I read hackernews sometimes, and articles like I mirrored all the code from PyPI to GitHub and analysed it made me think, maybe there are less obvious places with leaked information.
This was in the back of my mind until recently, when I tried to contribute to the buildozer project.
I implemented rich logs, and I felt like I understood buildozer, so I searched for stackoverflow questions about it. Then I discovered that buildozer, unlike beeware , actually dumps the full environment when a command fails (for example output, see this old question), and thought “what if this user built the app with a sensitive api ?”
So, I downloaded stackOverflow from the stackexchange archive.org dump, and started to think how to parse it. It’s a huge (103G) XML file, where each line is a question or answer.
I tried different “leak detect” tools, most of them crashed or taking too much cpu:
fatal error: runtime: out of memory
truffleHog : Actually works (and takes 100% cpu), but giving very poor results (e.g. a simple
%sis considered a SQL server base64 encoded:
Detector Type: SQLServer,Decoder Type: BASE64,Raw result: %s).
ripsecrets : no output 1 hour after I run it.
Traceback (most recent call last): ... MemoryError
ripgrep : freeze my system after few minutes.
So I ended up returning to my zsh and doing
grep , and even writing a my own rust script to do the searches.
As I suspected , there are a lot of leaks in stackoverflow (on the graph, only unique and not junk data is displayed. click on a label to hide it ):
As you can see, a lot of data.
Then, I asked myself, what could an attacker do with this information? Turns out, most of it is useless:
For using most data, you need more information then just the api key. For example, for stripe , you need the customer ID. For grafana, an instance url. For aws, a site url.
And even if you have an api key which goes to a centralized location without need for a “username”, most of the data is old. All the JWTs (JSON Web Tokens) – forget about them, the average life of a JWT is a month.
Until I run a simple scan (again using the best hacking tools :
curl ) against all the 74 real looking GitHub user tokens (which is a token that grants access to pretty much the full GitHub user) and discovered that 6 of them are actually valid.
Still, only 2 of them actually have bio and email, but one of them (a c/c++ developer) has a repo with
3.4k stars. So I finally found the path an attacker would take.
I sent both developers an email (I told them about this research and referred them to the question where they leak the token, with a little “if you find this message helpful, you can buy me a coffee” at the end) and they both revoked the tokens (and both actually bought me a coffee, the first time I got money since I opened this buymeacoffee account in March 2021!).
I obviously couldn’t verify all the secrets.

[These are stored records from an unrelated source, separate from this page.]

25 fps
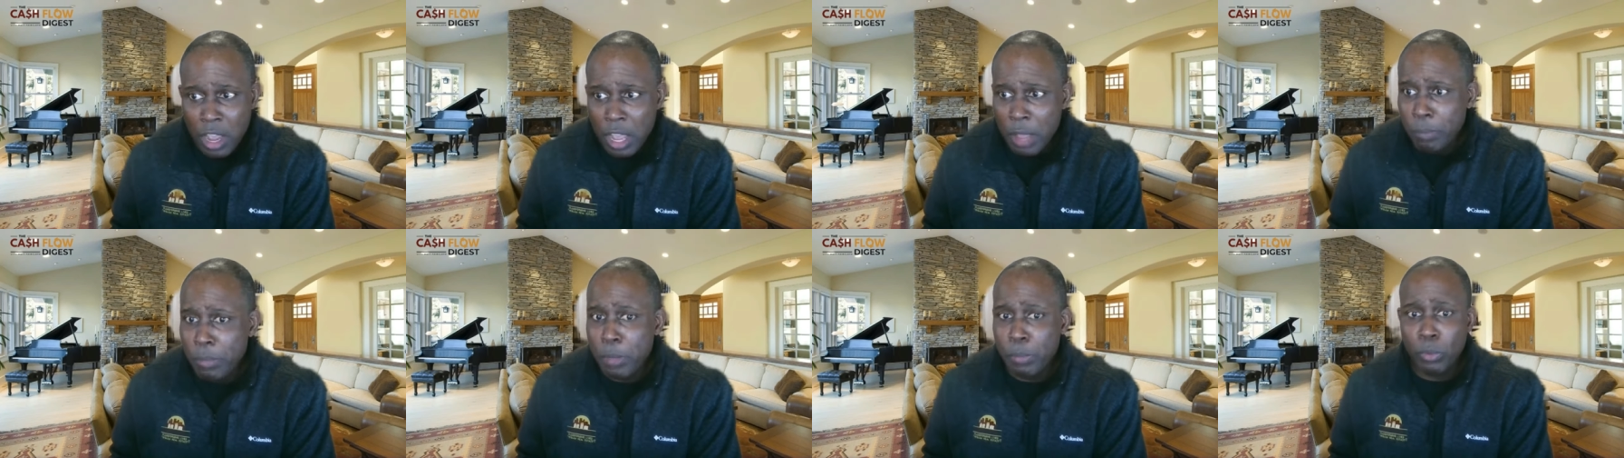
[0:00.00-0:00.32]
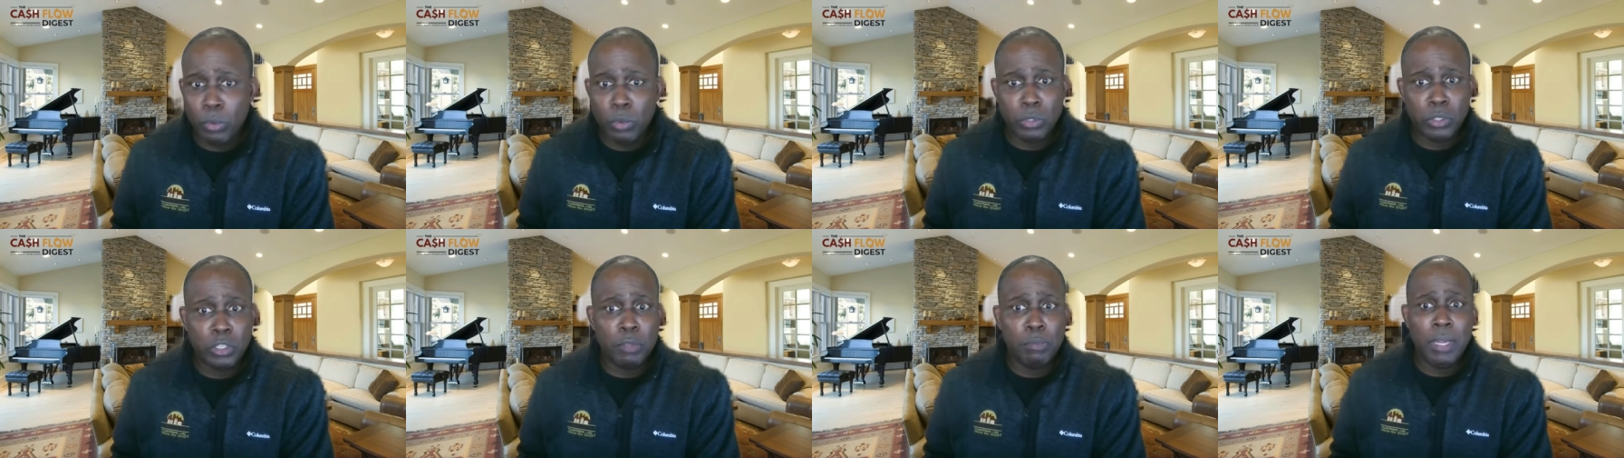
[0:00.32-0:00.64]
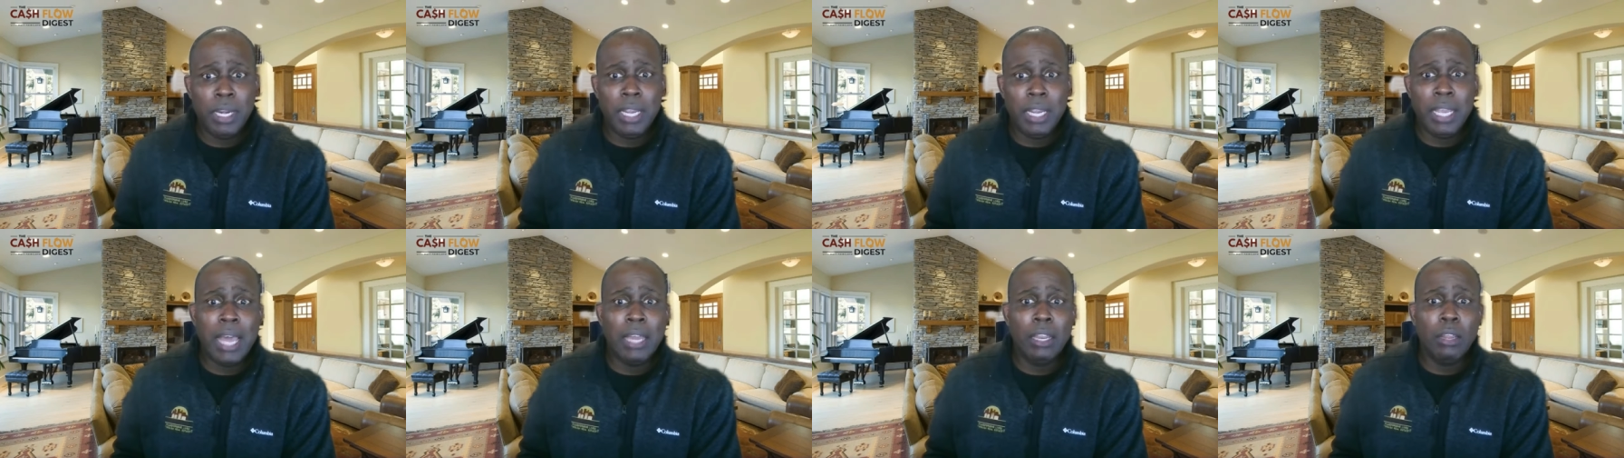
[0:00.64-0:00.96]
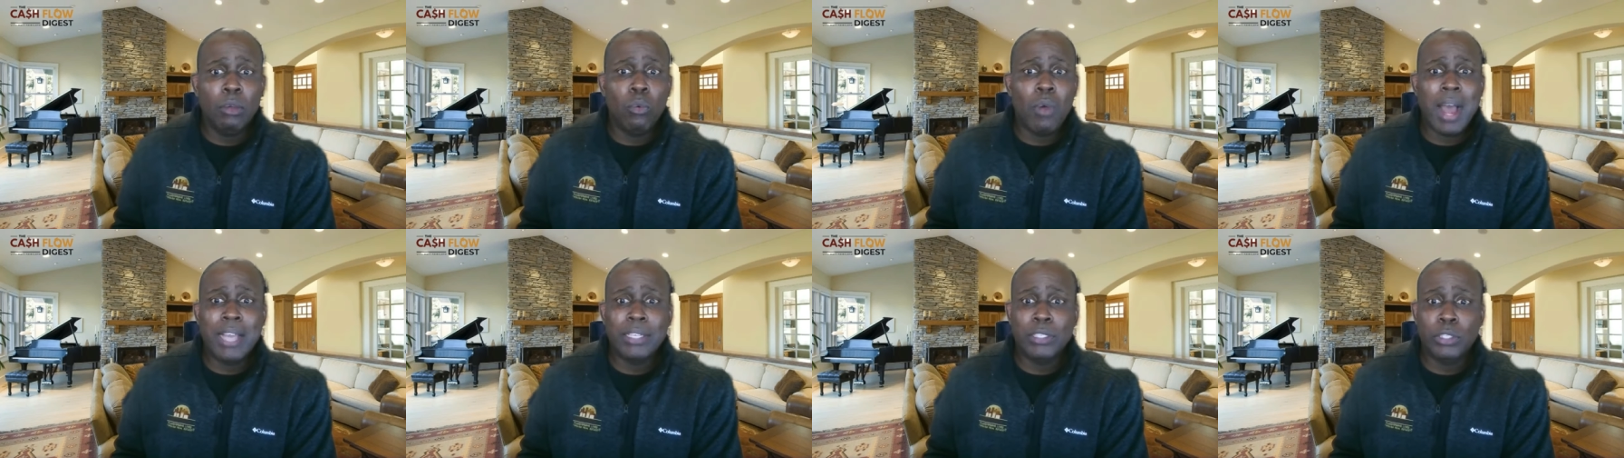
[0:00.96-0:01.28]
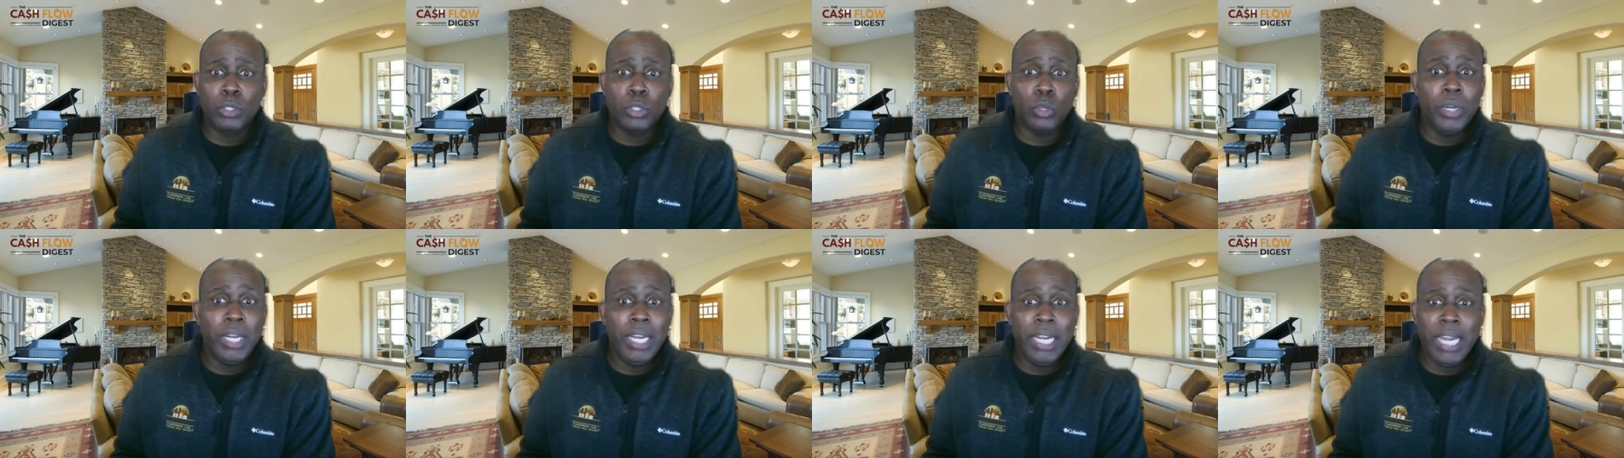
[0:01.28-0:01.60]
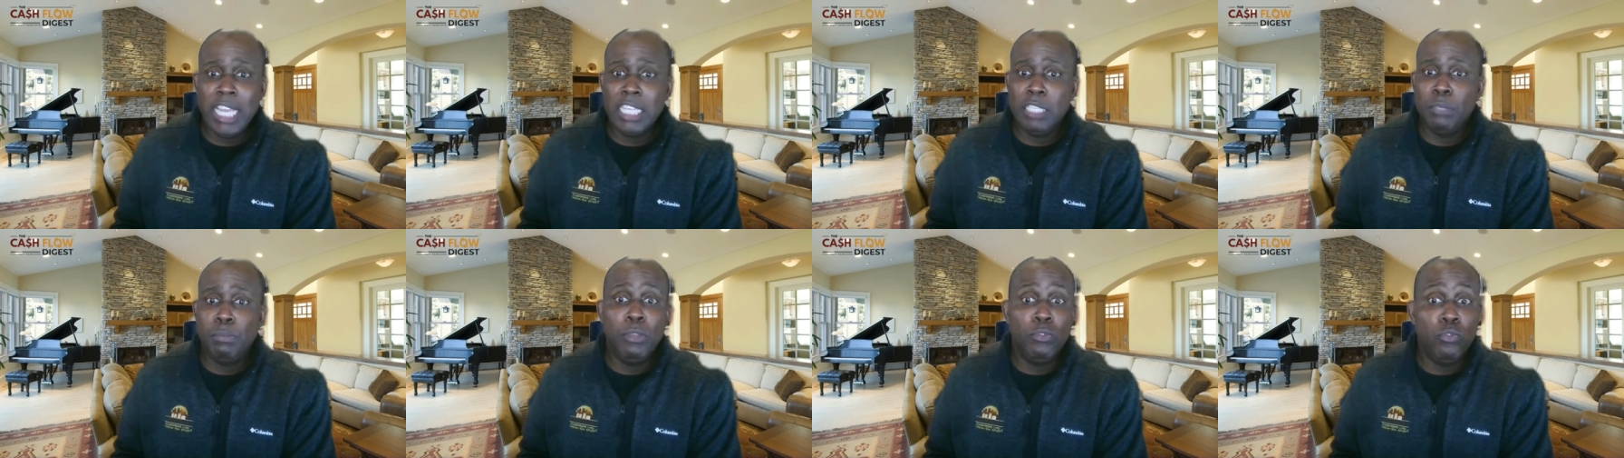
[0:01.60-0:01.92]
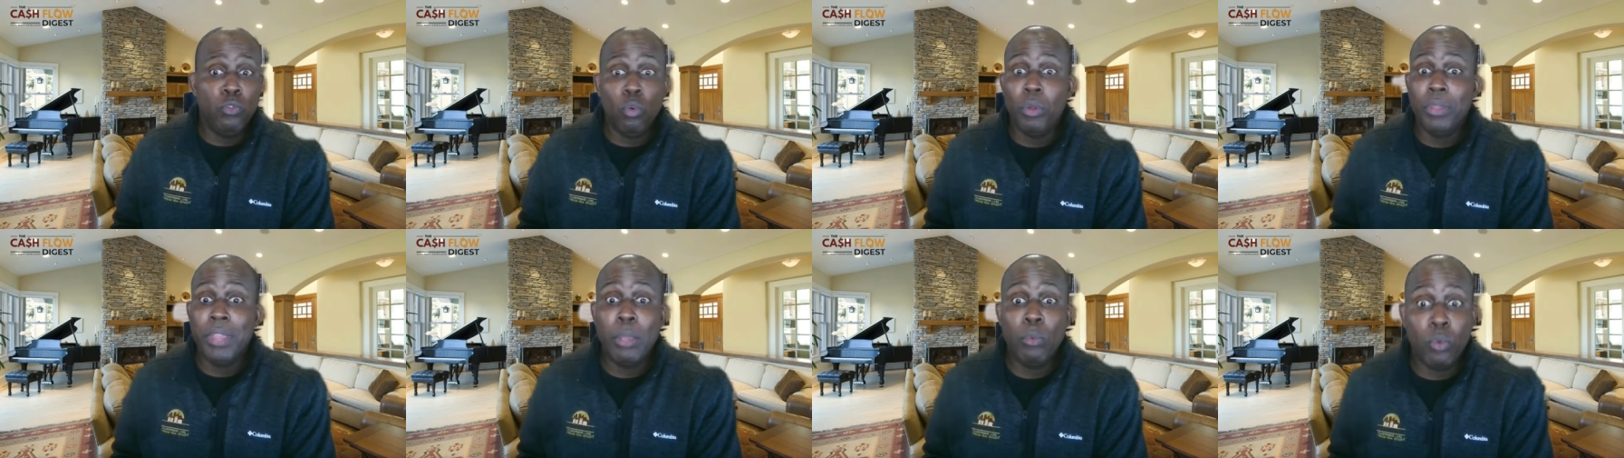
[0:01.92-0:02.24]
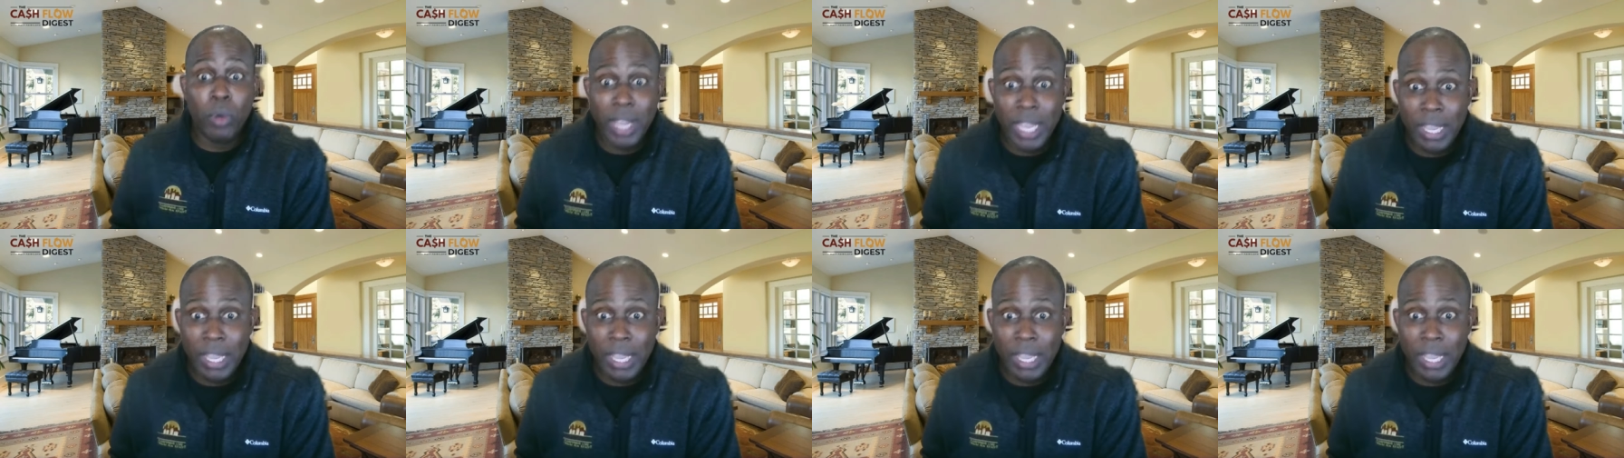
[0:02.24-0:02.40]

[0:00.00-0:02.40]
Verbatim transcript: People were submitting LOIs 30 days before they were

From most of them I’ll probably be banned, so I stooped here.
Unlike PyPi and GitHub leaks articles, this article is not because of people leaving the password in their
deploy-to-server.py and accidentally committing it (well, sometimes they copy
deploy-to-server-example.py into stackoverflow and forget to mask the id …).
Most leaks are in the output of tools, a long output that people like to copy/paste right into stackoverflow, without actually looking at it, because of people publish the output/ the tool config file of the tool they using (e.g. did you know that
curl -v also displays your request with the headers, or that a long
package.json with private dependencies can contain
git+your-private-gh-token ? )
I hope you enjoyed the article, and pay more attention to what you copy/paste in StackOverflow.